Because it's related to 3d audio? Seriously though, I see zero reasons for Allegro's sound to limit users' interaction with OpenAL to very basic features. Not like it's deliberately blocked by it, but unlike OpenGL part, it makes it either Audio addon or bare OpenAL, as far as I see.

Quote:

People do what they are interested in, in their own free time

Yeah, I know, see above. I sincerely would go patch something up if it wasn't for need to install shitloads of libraries and programs and have to spend hours trying to get it to work if I happen to be unlucky with system setup just to build liballeg from sources (because, you know, things aren't done easy with Windows), and then spend days to figure right way to integrate new sources into library, so right now I'm just doing my own stuff, like mirror interreflections for 3d laser game, (for some reason perspective gets screwed up for certain models after a bunch of iterations although matrices seems to be OK).

Thomas Fjellstrom

There was going to be a much fancier audio api, but it never got finished.

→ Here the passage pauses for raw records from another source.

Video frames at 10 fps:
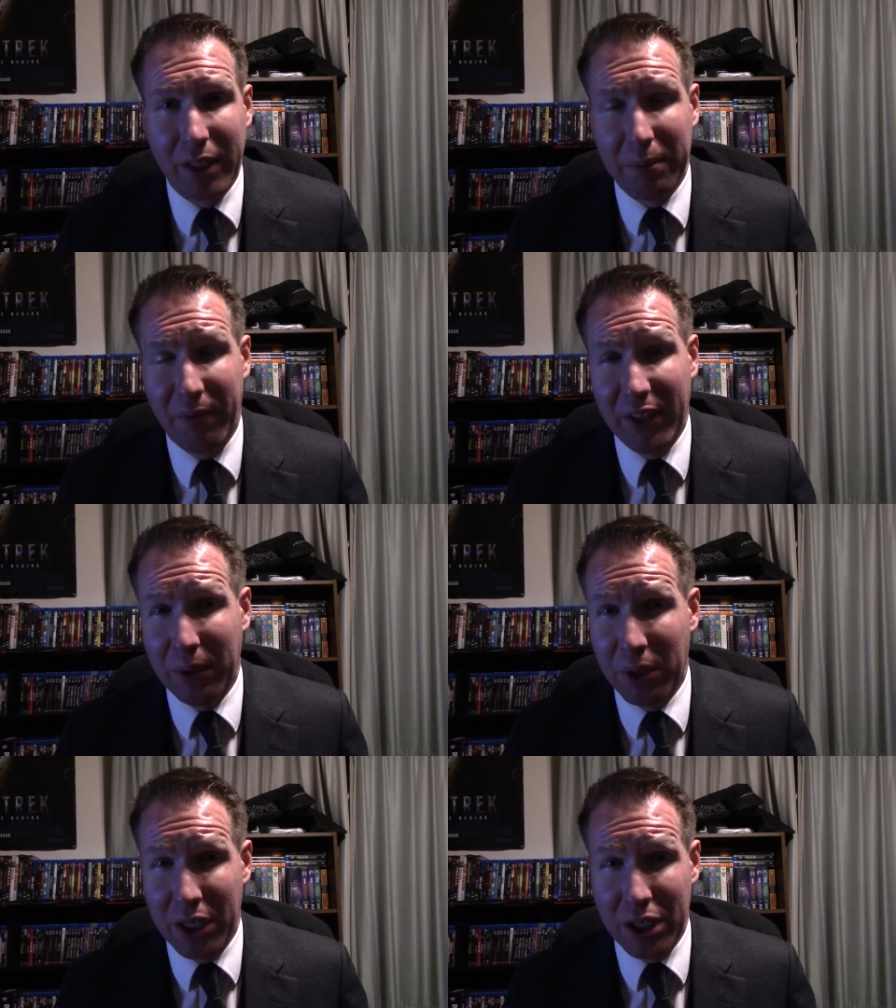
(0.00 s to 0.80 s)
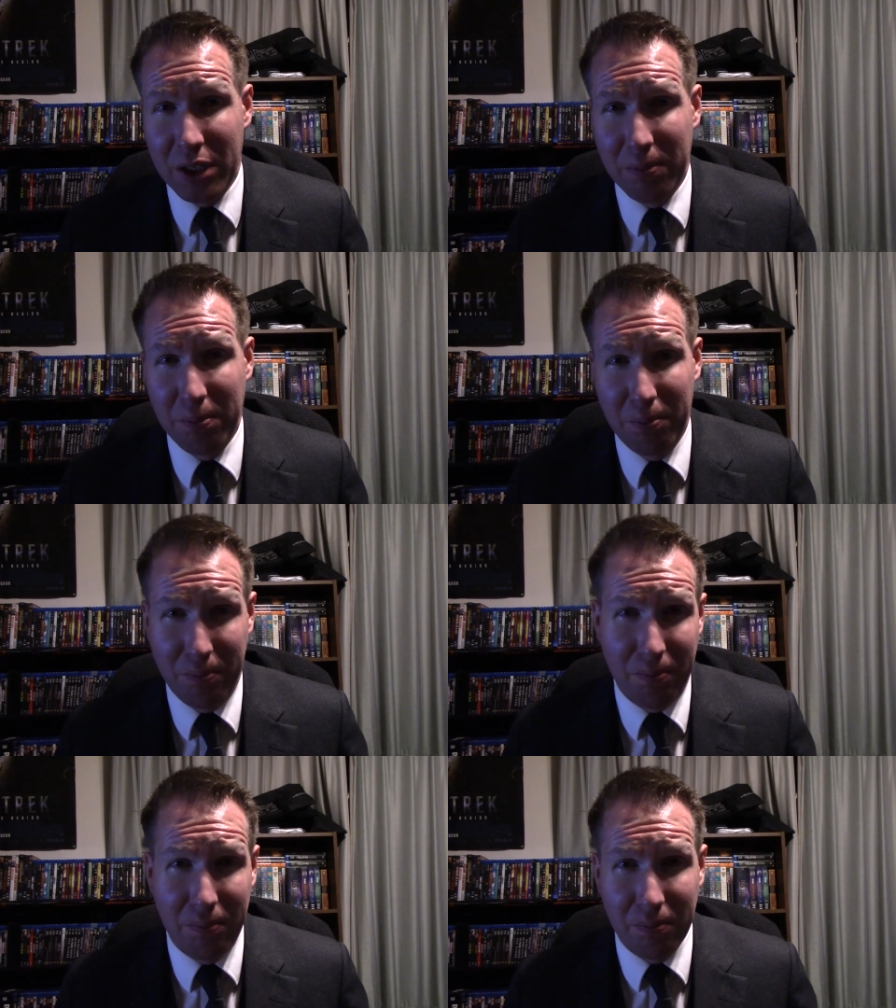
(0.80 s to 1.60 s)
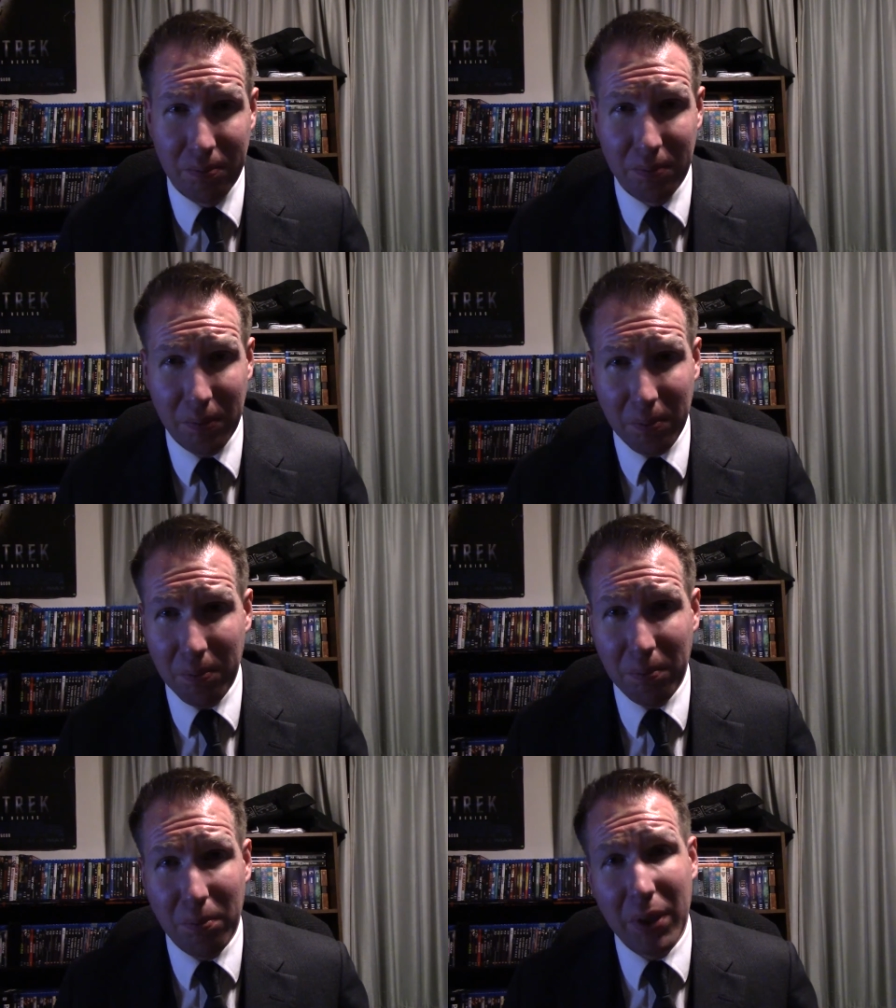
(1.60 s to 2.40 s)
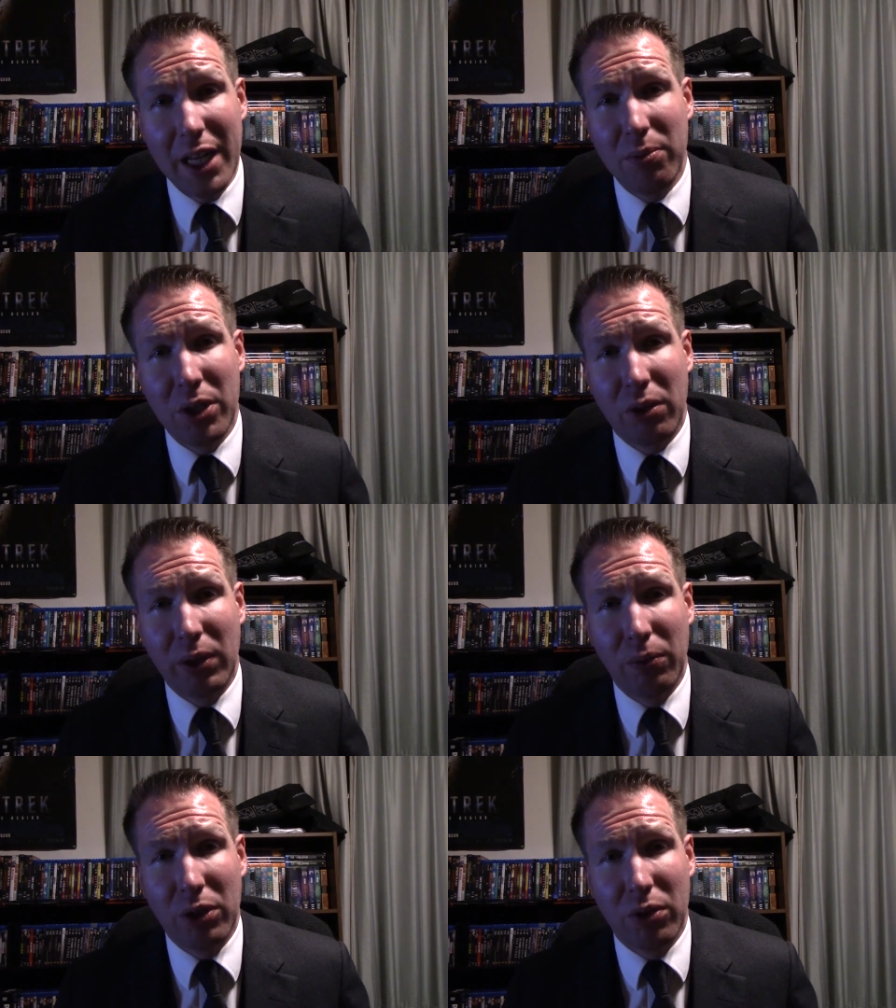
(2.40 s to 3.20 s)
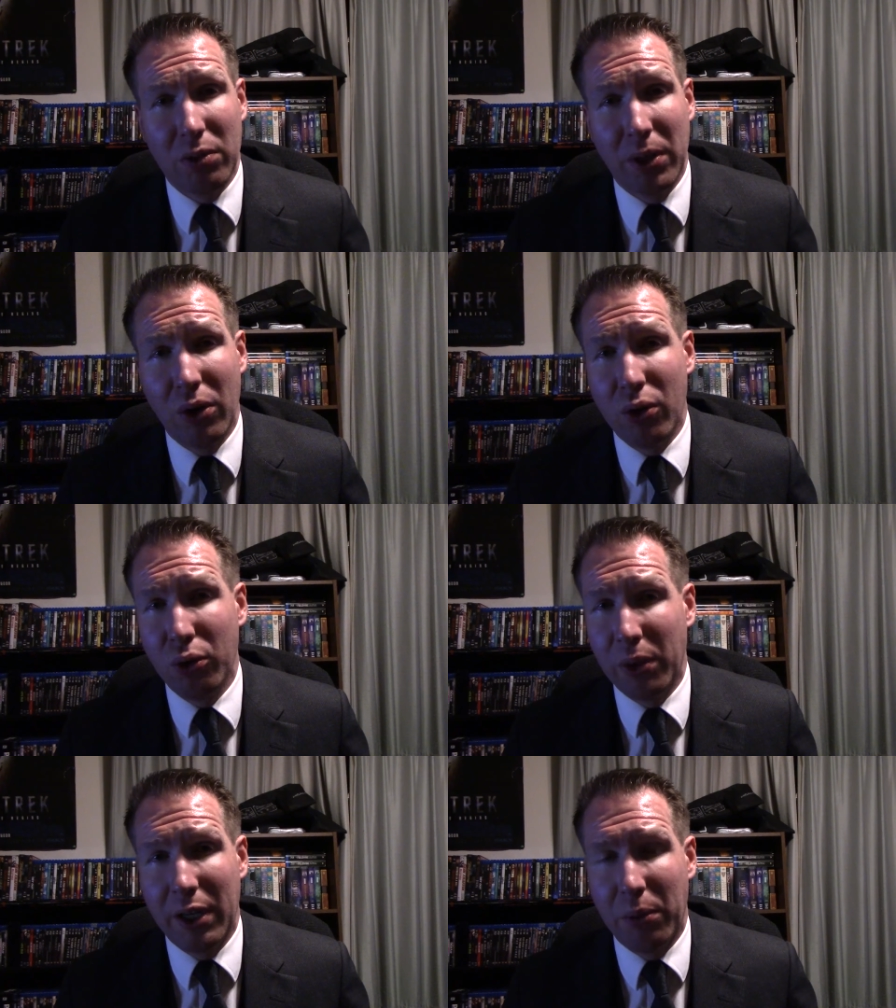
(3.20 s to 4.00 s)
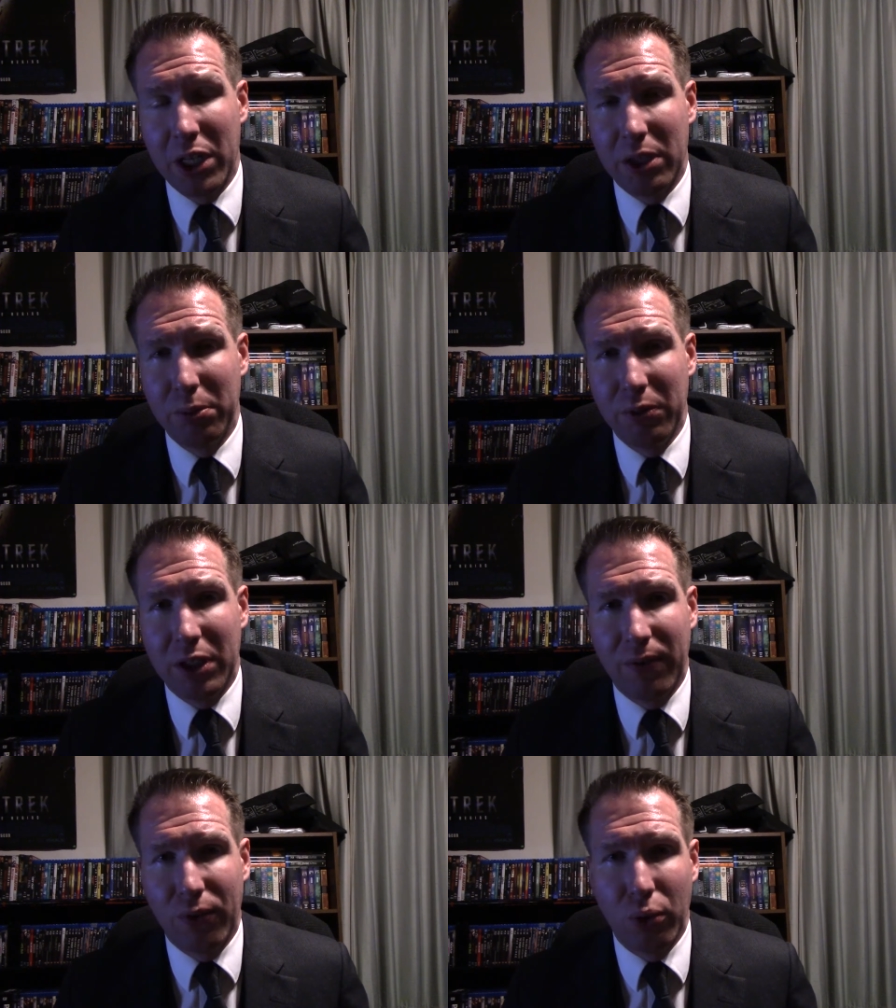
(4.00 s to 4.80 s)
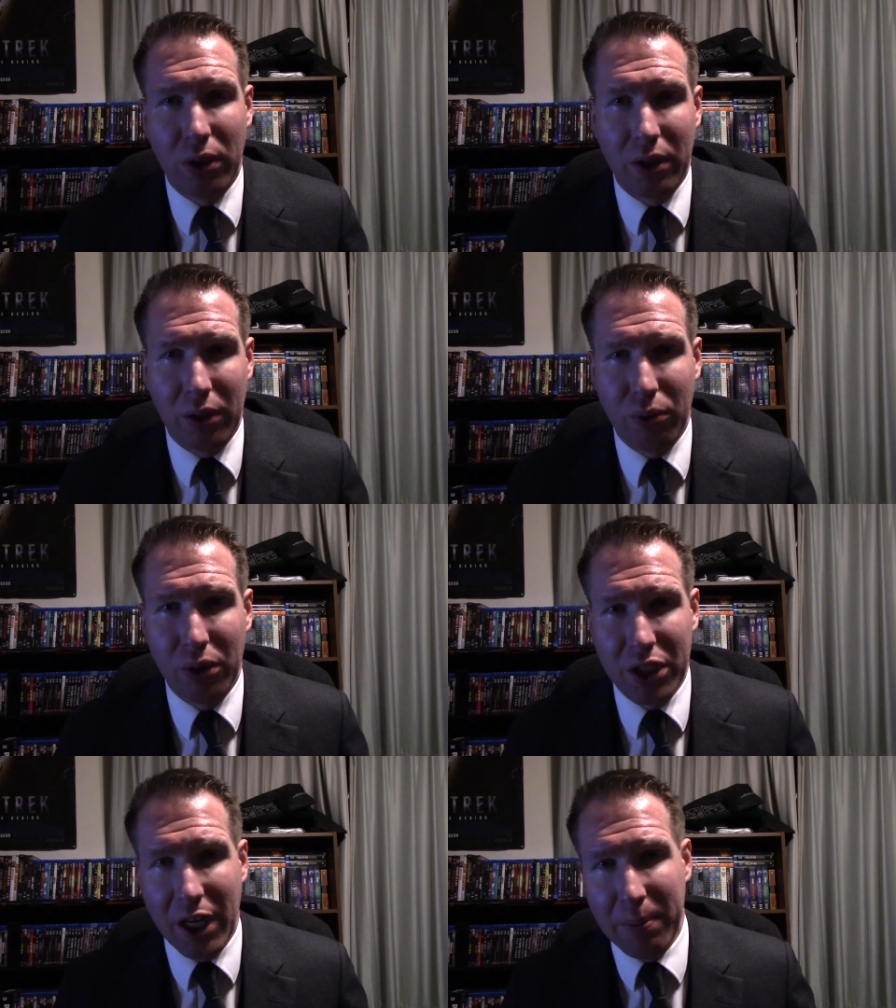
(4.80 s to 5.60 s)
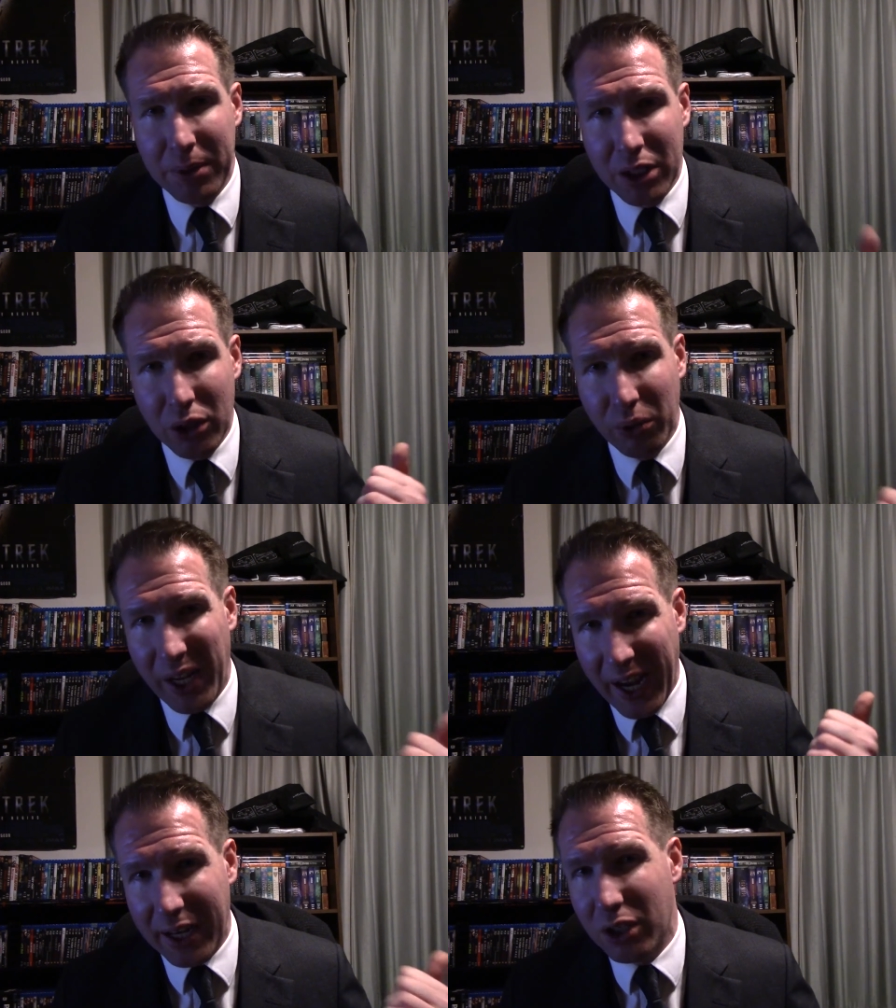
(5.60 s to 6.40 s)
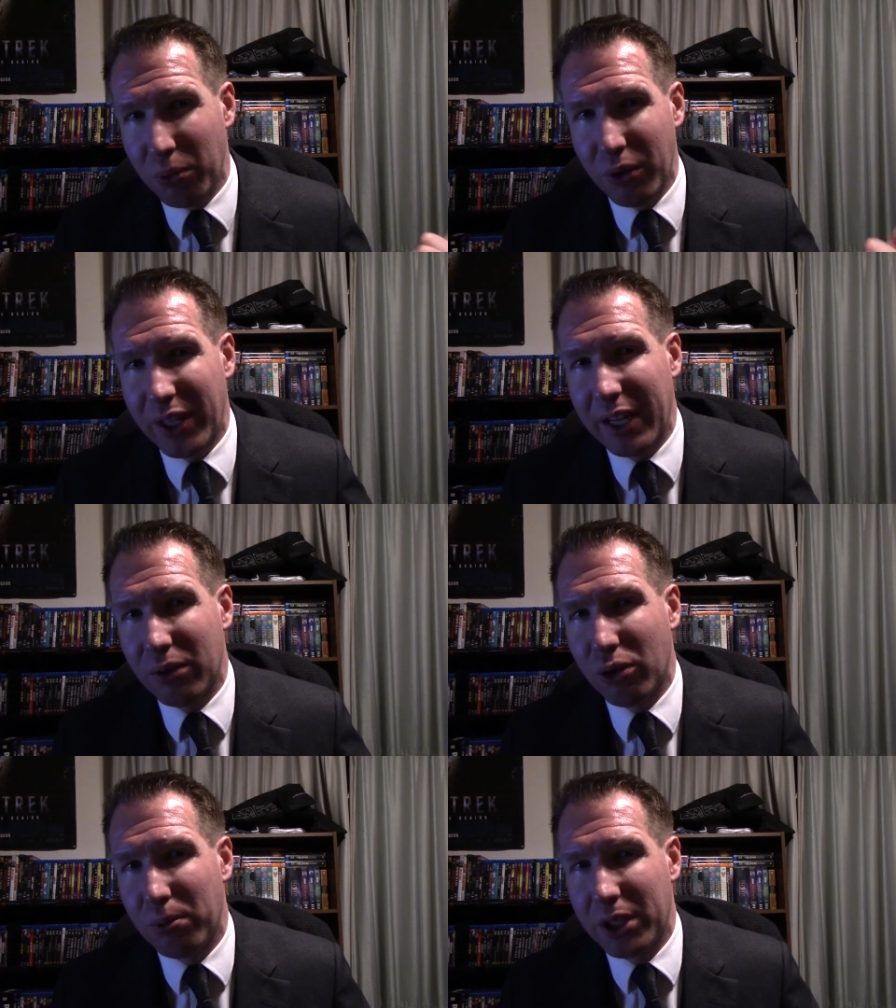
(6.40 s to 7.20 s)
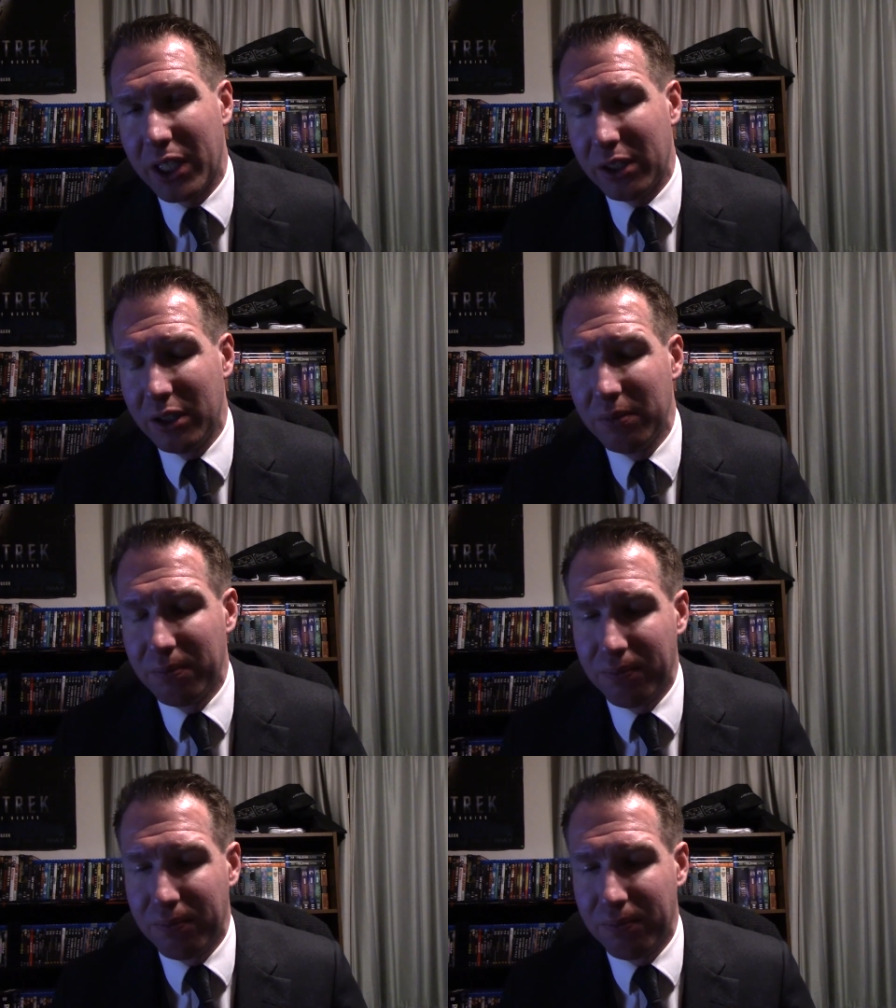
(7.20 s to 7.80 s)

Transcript: I'm 51 inch plasma screen, which was my old way of watching movies before, of course, upping it to an actual theatrical projector,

I'm not really sure how the OpenAL api works, so I don't know if it limits you from using it if you also use Allegro.

Raidho36

As I said, unlike OpenGL part, it doesn't supply you with functions that let you use Allegro's internal sound-related structures with bare OpenAL.Like, OpenGL part could return you a valid OpenGL texture from Allegro bitmap, but Audio addon doesn't have any of such.

Elias

It's not needed with audio, you can just completely bypass Allegro's audio. (With OpenGL some connection was required because OpenGL can't create the window.)